Please return each entry exactly as it appears, but not the pictures.

INFORMATION SHOWN section start

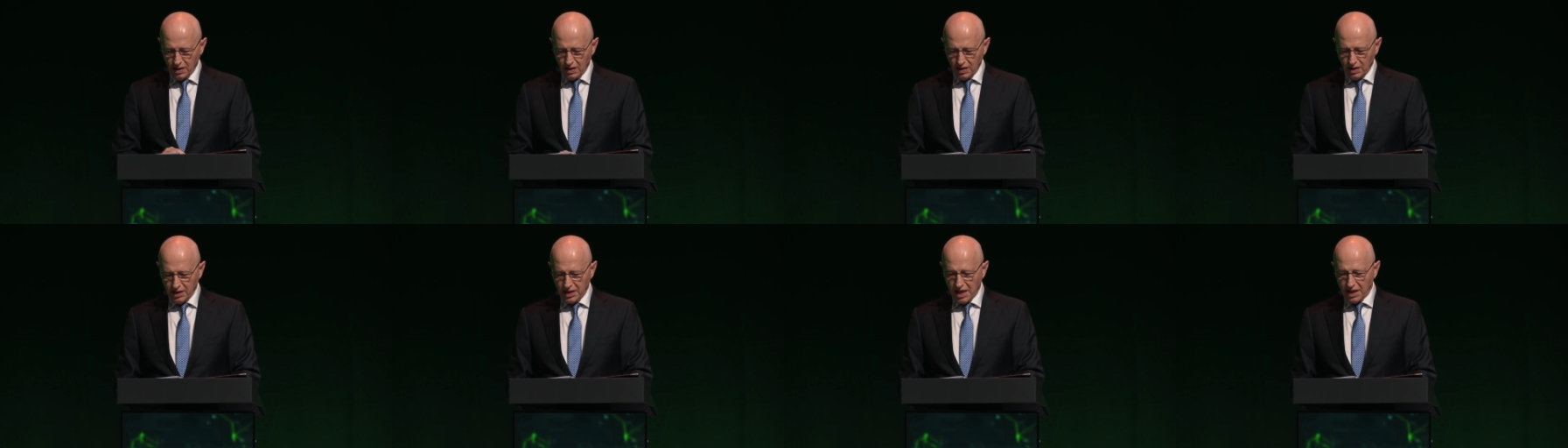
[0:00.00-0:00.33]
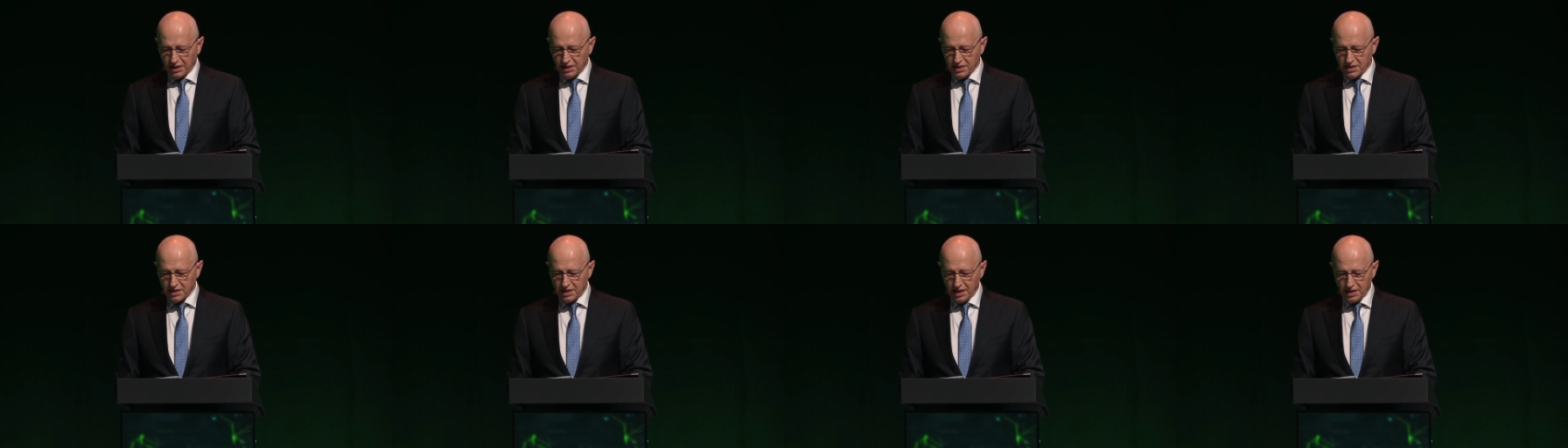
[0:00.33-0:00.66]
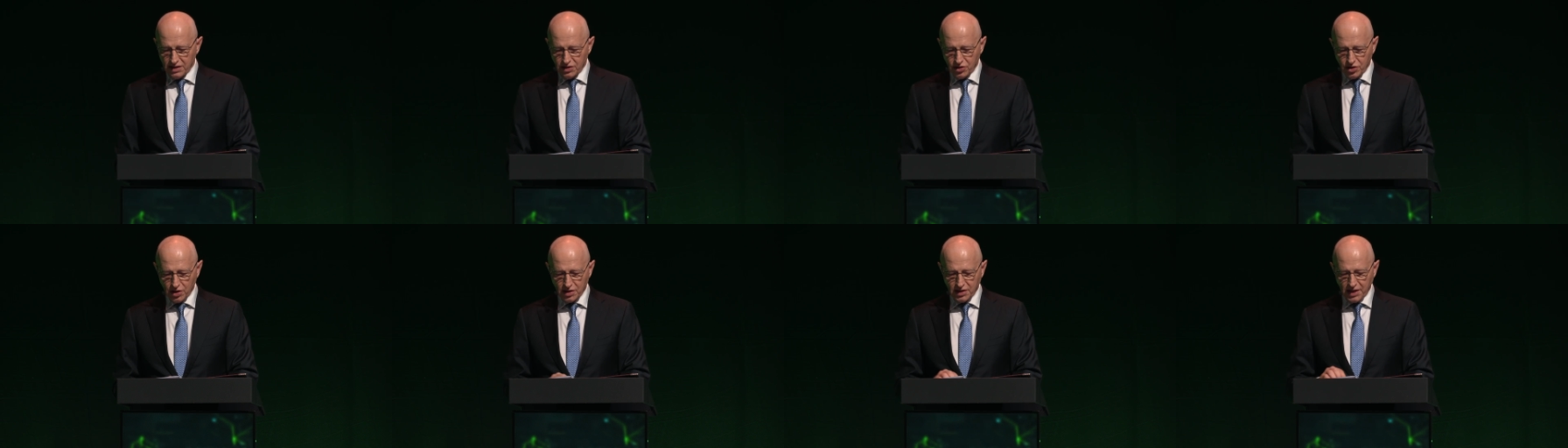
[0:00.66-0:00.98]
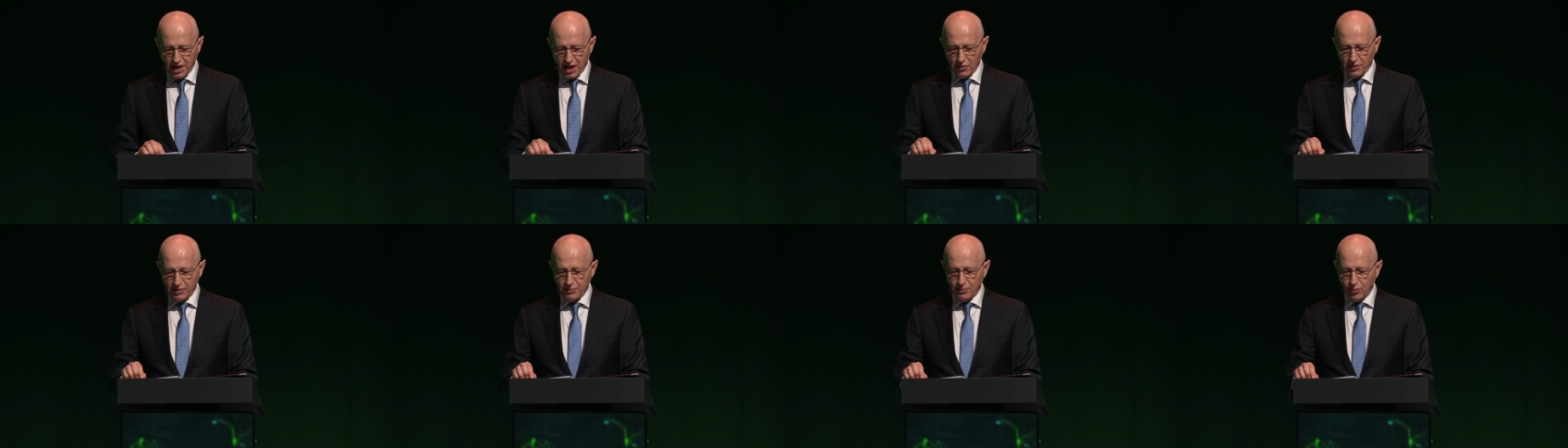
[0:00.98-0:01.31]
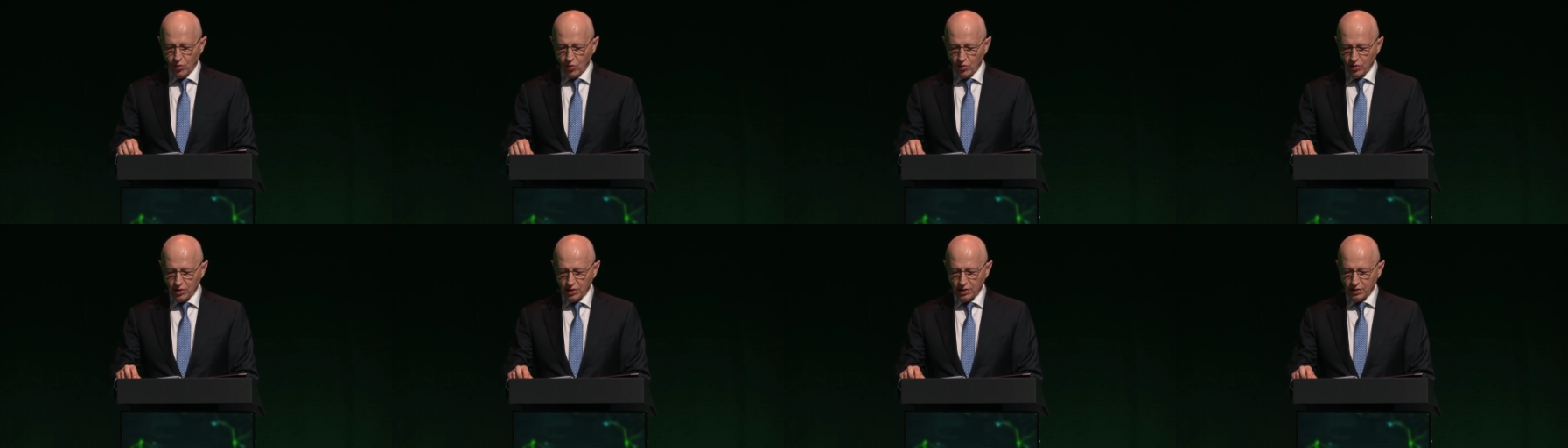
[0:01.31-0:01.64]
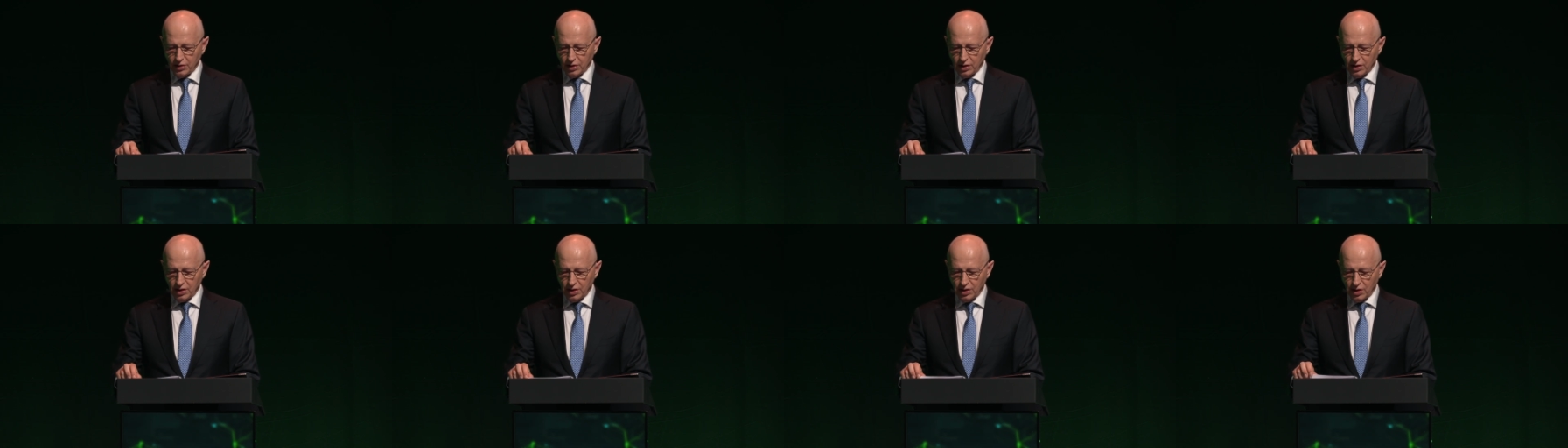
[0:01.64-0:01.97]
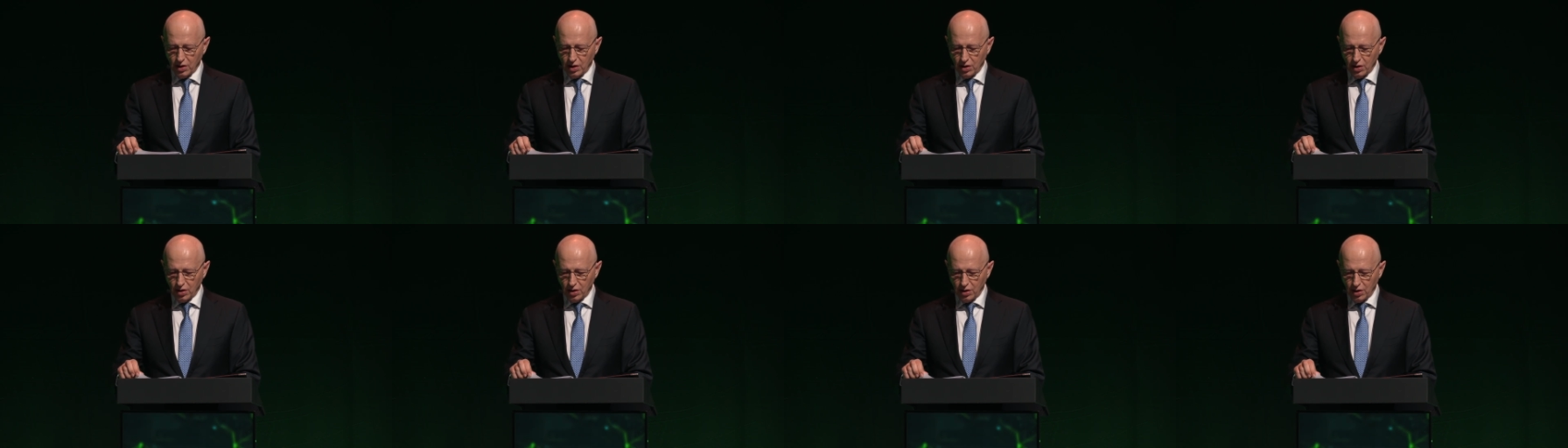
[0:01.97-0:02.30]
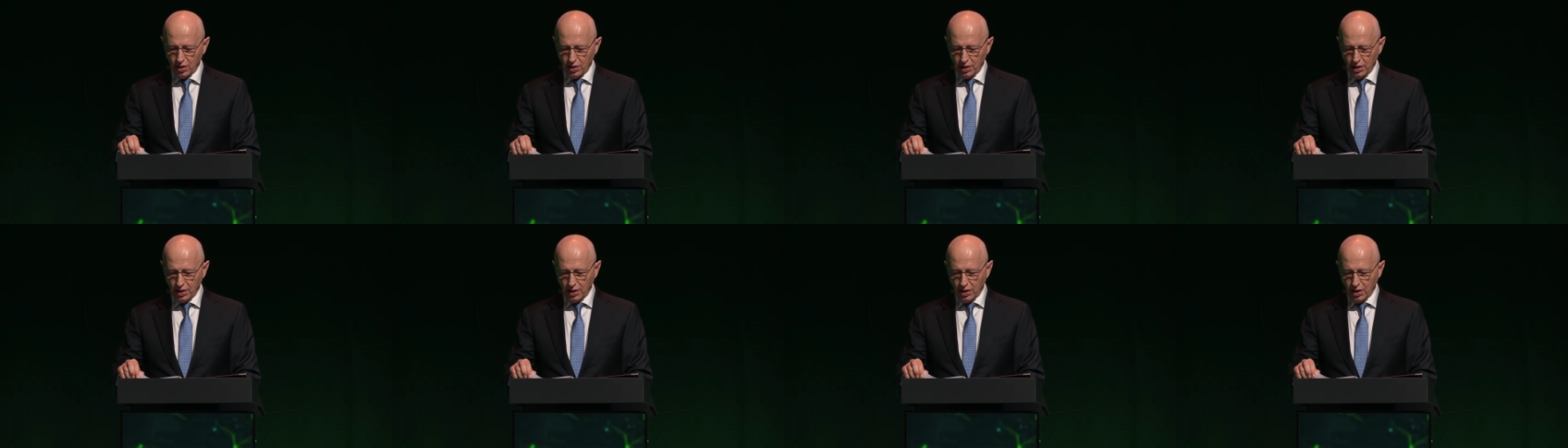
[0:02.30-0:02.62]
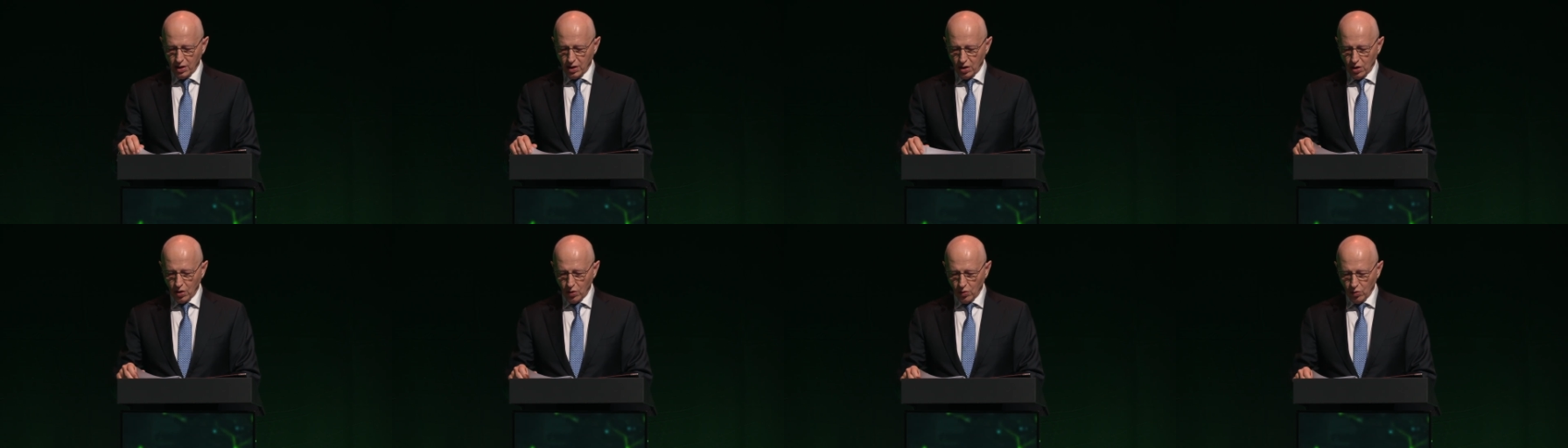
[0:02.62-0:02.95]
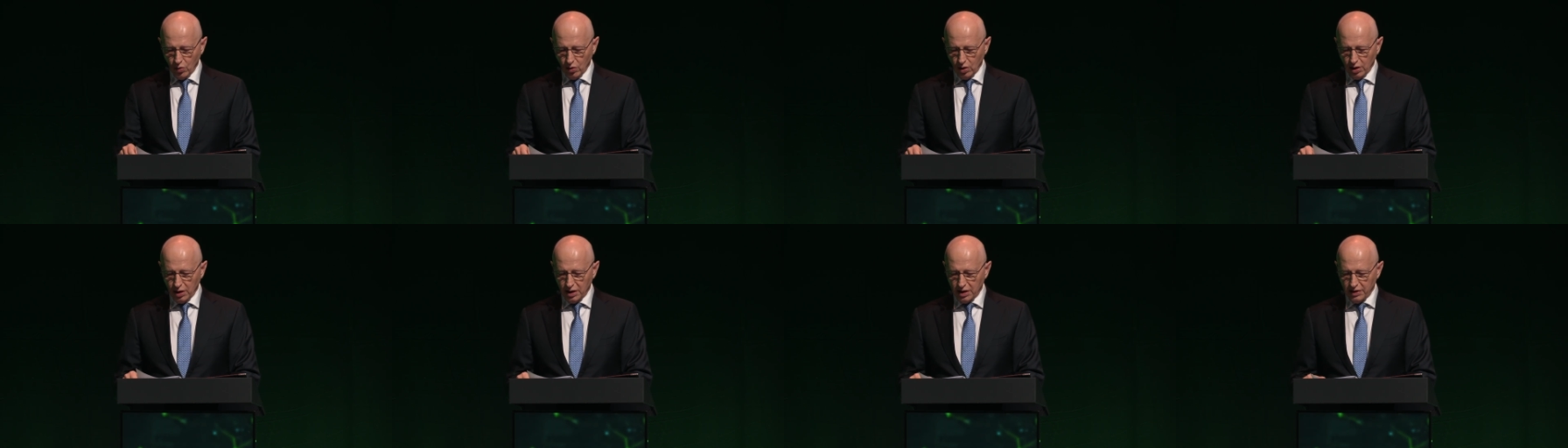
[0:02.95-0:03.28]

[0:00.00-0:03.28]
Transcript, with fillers: He understands just how important all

INFORMATION SHOWN section end

### TASK ANSWER
[0:00.00-0:00.33]
[0:00.33-0:00.66]
[0:00.66-0:00.98]
[0:00.98-0:01.31]
[0:01.31-0:01.64]
[0:01.64-0:01.97]
[0:01.97-0:02.30]
[0:02.30-0:02.62]
[0:02.62-0:02.95]
[0:02.95-0:03.28]

[0:00.00-0:03.28]
Transcript, with fillers: He understands just how important all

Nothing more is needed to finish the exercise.